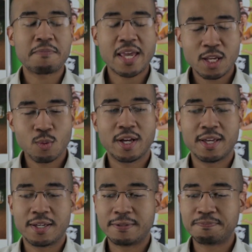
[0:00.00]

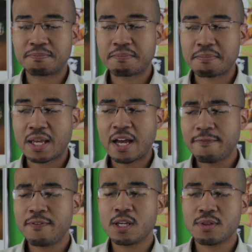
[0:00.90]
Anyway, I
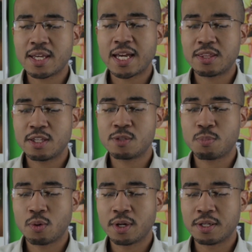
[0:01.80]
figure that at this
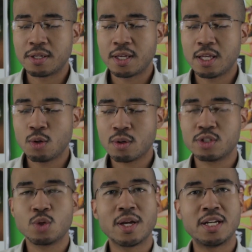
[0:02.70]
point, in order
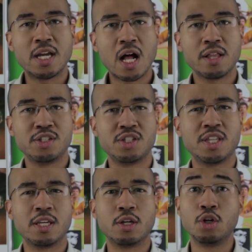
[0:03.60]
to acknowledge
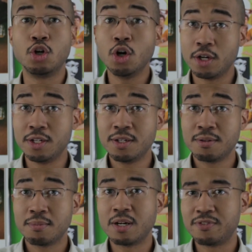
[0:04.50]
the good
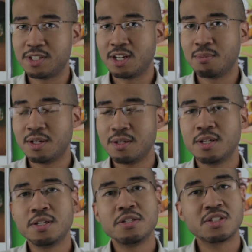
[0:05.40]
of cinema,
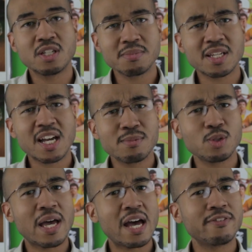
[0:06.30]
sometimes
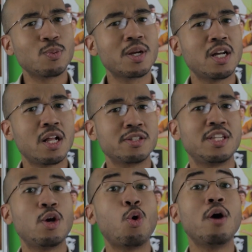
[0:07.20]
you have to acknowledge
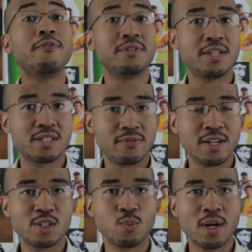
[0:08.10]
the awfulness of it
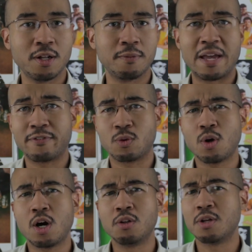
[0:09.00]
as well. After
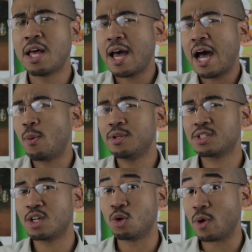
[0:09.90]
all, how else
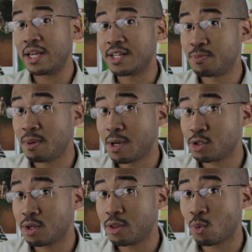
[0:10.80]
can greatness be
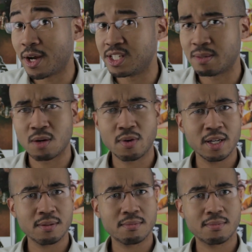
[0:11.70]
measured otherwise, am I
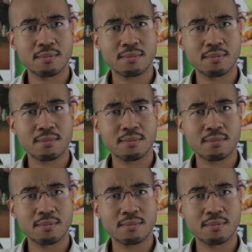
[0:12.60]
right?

****

Transcribe the records above verbatim. Do not carry over any picture.

Answer to this task:
[0:00.00]

[0:00.90]
Anyway, I
[0:01.80]
figure that at this
[0:02.70]
point, in order
[0:03.60]
to acknowledge
[0:04.50]
the good
[0:05.40]
of cinema,
[0:06.30]
sometimes
[0:07.20]
you have to acknowledge
[0:08.10]
the awfulness of it
[0:09.00]
as well. After
[0:09.90]
all, how else
[0:10.80]
can greatness be
[0:11.70]
measured otherwise, am I
[0:12.60]
right?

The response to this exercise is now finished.